ASSIGNED TASK> Output the data below exactly as it is, dropping the pictures from your copy.

━━━━━━━━━━━━━━━━━━━━

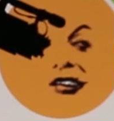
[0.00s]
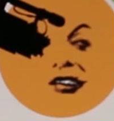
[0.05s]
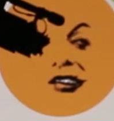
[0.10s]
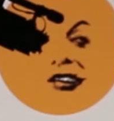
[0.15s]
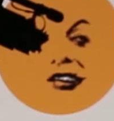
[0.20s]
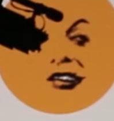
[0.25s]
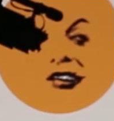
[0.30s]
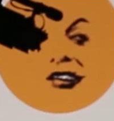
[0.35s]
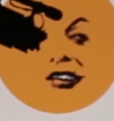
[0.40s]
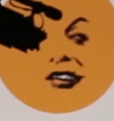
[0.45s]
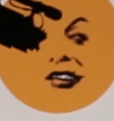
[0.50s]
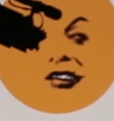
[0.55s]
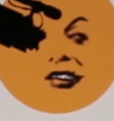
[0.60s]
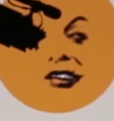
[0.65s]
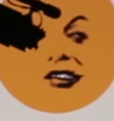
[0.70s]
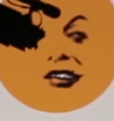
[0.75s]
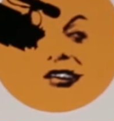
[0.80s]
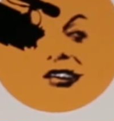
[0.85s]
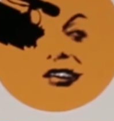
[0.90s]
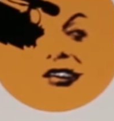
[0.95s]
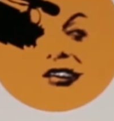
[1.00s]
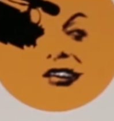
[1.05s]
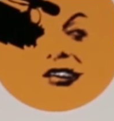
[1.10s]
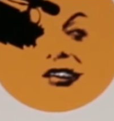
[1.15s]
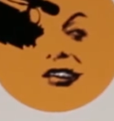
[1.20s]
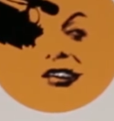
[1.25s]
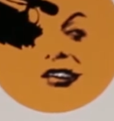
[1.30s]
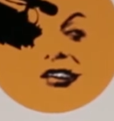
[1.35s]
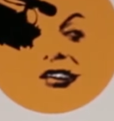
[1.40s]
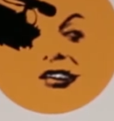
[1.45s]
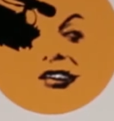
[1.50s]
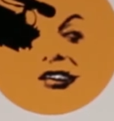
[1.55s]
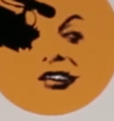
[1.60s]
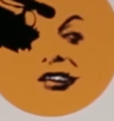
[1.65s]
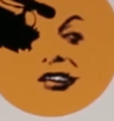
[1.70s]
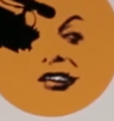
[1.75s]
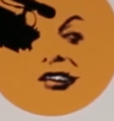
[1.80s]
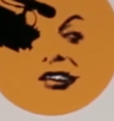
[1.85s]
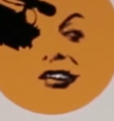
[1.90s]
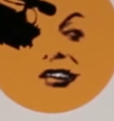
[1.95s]

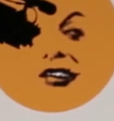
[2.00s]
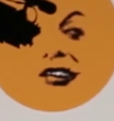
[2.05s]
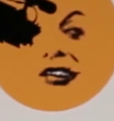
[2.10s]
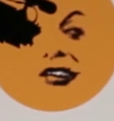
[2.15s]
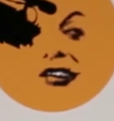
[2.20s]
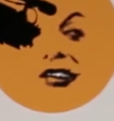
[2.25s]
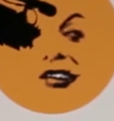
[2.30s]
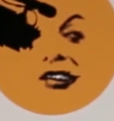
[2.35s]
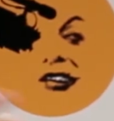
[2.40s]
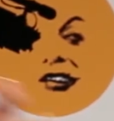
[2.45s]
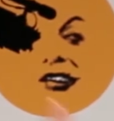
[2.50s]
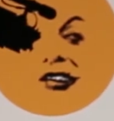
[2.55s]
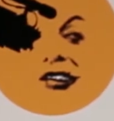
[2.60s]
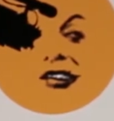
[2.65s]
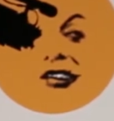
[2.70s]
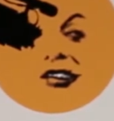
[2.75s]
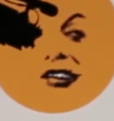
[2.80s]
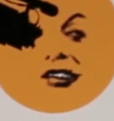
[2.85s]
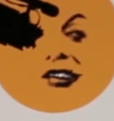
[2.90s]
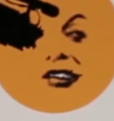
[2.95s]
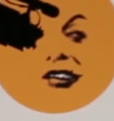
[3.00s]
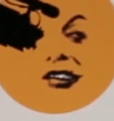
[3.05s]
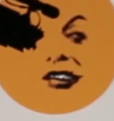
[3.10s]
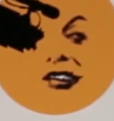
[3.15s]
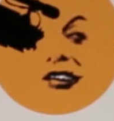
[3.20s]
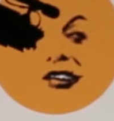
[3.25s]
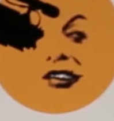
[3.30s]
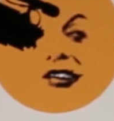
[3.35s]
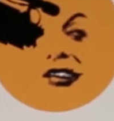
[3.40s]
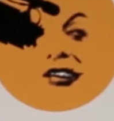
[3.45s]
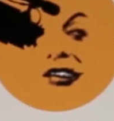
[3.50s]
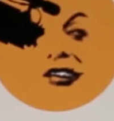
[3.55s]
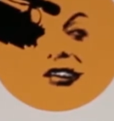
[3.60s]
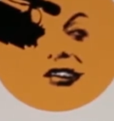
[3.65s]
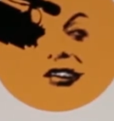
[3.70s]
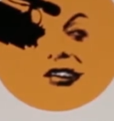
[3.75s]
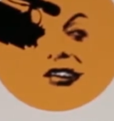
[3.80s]
(silent)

━━━━━━━━━━━━━━━━━━━━

EXPECTED OUTPUT>
[0.00s]
[0.05s]
[0.10s]
[0.15s]
[0.20s]
[0.25s]
[0.30s]
[0.35s]
[0.40s]
[0.45s]
[0.50s]
[0.55s]
[0.60s]
[0.65s]
[0.70s]
[0.75s]
[0.80s]
[0.85s]
[0.90s]
[0.95s]
[1.00s]
[1.05s]
[1.10s]
[1.15s]
[1.20s]
[1.25s]
[1.30s]
[1.35s]
[1.40s]
[1.45s]
[1.50s]
[1.55s]
[1.60s]
[1.65s]
[1.70s]
[1.75s]
[1.80s]
[1.85s]
[1.90s]
[1.95s]

[2.00s]
[2.05s]
[2.10s]
[2.15s]
[2.20s]
[2.25s]
[2.30s]
[2.35s]
[2.40s]
[2.45s]
[2.50s]
[2.55s]
[2.60s]
[2.65s]
[2.70s]
[2.75s]
[2.80s]
[2.85s]
[2.90s]
[2.95s]
[3.00s]
[3.05s]
[3.10s]
[3.15s]
[3.20s]
[3.25s]
[3.30s]
[3.35s]
[3.40s]
[3.45s]
[3.50s]
[3.55s]
[3.60s]
[3.65s]
[3.70s]
[3.75s]
[3.80s]
(silent)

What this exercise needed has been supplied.